Re: [RFC PATCH bpf-next 0/8] Socket migration for SO_REUSEPORT.
From: Kuniyuki Iwashima
Date: Thu Nov 19 2020 - 17:05:44 EST
From: Eric Dumazet <eric.dumazet@xxxxxxxxx>
Date: Wed, 18 Nov 2020 17:25:44 +0100
> On 11/17/20 10:40 AM, Kuniyuki Iwashima wrote:
> > The SO_REUSEPORT option allows sockets to listen on the same port and to
> > accept connections evenly. However, there is a defect in the current
> > implementation. When a SYN packet is received, the connection is tied to a
> > listening socket. Accordingly, when the listener is closed, in-flight
> > requests during the three-way handshake and child sockets in the accept
> > queue are dropped even if other listeners could accept such connections.
> >
> > This situation can happen when various server management tools restart
> > server (such as nginx) processes. For instance, when we change nginx
> > configurations and restart it, it spins up new workers that respect the new
> > configuration and closes all listeners on the old workers, resulting in
> > in-flight ACK of 3WHS is responded by RST.
> >
>
> I know some programs are simply removing a listener from the group,
> so that they no longer handle new SYN packets,
> and wait until all timers or 3WHS have completed before closing them.
>
> They pass fd of newly accepted children to more recent programs using af_unix fd passing,
> while in this draining mode.
Just out of curiosity, can I know the software for more study?

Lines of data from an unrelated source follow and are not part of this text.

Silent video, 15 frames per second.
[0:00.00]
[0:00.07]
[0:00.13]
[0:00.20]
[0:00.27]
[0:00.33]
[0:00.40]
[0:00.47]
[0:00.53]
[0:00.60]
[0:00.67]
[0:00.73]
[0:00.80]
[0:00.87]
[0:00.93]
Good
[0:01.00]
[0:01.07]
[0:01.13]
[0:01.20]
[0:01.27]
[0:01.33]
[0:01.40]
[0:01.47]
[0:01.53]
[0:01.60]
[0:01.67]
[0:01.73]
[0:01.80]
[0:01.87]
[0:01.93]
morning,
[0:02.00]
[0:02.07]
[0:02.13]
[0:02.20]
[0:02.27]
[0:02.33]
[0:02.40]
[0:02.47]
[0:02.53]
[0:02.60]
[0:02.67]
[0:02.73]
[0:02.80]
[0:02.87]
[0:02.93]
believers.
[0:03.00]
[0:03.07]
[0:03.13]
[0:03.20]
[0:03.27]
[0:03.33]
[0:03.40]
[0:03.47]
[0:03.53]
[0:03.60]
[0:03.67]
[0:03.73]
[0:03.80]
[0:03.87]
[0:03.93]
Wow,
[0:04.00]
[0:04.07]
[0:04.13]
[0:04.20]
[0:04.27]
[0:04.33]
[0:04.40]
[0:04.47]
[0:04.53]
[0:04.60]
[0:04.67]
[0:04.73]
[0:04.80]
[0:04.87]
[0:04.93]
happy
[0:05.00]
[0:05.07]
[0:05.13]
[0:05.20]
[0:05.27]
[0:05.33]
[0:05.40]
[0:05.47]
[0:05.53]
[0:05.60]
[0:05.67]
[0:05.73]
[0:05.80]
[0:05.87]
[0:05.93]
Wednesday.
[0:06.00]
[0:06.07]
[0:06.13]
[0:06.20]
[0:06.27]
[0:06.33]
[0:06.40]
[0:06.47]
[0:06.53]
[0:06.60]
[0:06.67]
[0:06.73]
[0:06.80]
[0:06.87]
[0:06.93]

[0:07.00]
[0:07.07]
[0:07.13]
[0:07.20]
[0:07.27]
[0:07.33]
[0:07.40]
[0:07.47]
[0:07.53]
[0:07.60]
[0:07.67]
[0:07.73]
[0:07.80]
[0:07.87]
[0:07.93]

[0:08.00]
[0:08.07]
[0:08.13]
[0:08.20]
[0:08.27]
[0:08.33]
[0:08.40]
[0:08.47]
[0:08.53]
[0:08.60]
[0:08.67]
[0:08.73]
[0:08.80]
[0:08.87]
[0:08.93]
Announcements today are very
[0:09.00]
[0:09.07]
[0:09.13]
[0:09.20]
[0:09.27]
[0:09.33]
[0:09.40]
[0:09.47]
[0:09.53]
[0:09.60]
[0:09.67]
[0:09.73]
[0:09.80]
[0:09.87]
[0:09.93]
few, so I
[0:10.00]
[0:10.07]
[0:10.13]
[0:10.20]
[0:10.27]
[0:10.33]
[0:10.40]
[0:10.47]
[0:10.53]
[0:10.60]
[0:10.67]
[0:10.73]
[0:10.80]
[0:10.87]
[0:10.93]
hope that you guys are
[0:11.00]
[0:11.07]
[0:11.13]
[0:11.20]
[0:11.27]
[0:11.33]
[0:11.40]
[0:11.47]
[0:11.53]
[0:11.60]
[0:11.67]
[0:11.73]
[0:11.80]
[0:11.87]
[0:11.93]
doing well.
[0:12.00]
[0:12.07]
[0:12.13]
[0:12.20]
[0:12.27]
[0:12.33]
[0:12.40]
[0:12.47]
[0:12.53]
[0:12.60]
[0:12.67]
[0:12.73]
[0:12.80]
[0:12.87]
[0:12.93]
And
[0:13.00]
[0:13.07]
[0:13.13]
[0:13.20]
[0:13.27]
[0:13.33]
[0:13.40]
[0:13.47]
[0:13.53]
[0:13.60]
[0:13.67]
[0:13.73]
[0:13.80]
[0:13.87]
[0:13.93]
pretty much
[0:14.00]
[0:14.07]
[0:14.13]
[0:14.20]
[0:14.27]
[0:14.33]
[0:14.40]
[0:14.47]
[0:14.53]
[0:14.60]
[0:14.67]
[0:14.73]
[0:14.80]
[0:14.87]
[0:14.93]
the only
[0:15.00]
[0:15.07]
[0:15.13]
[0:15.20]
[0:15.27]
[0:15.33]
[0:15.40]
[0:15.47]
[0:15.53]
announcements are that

> Quite frankly, mixing eBPF in the picture is distracting.
I agree.
Also, I think eBPF itself is not always necessary in many cases and want
to make user programs simpler with this patchset.
The SO_REUSEPORT implementation is excellent to improve the scalability. On
the other hand, as a trade-off, users have to know deeply how the kernel
handles SYN packets and to implement connection draining by eBPF.
> It seems you want some way to transfer request sockets (and/or not yet accepted established ones)
> from fd1 to fd2, isn't it something that should be discussed independently ?
I understand that you are asking that I should discuss the issue and how to
transfer sockets independently. Please correct me if I have misunderstood
your question.
The kernel handles 3WHS and users cannot know its existence (without eBPF).
Many users believe SO_REUSEPORT should make it possible to distribute all
connections across available listeners ideally, but actually, there are
possibly some connections aborted silently. Some user may think that if the
kernel selected other listeners, the connections would not be dropped.
The root cause is within the kernel, so the issue should be addressed in
the kernel space and should not be visible to userspace. In order not to
make users bother with implementing new some stuff, I want to fix the root
cause by transferring sockets automatically so that users need not take
care of kernel implementation and connection draining.
Moreover, if possible, I did not want to mix eBPF with the issue. But there
may be some cases that different applications listen on the same port and
eBPF routes packets to each by some rules. In such cases, redistributing
sockets without user intention will break the application. This patchset
will work in many cases, but to care such cases, I added the eBPF part.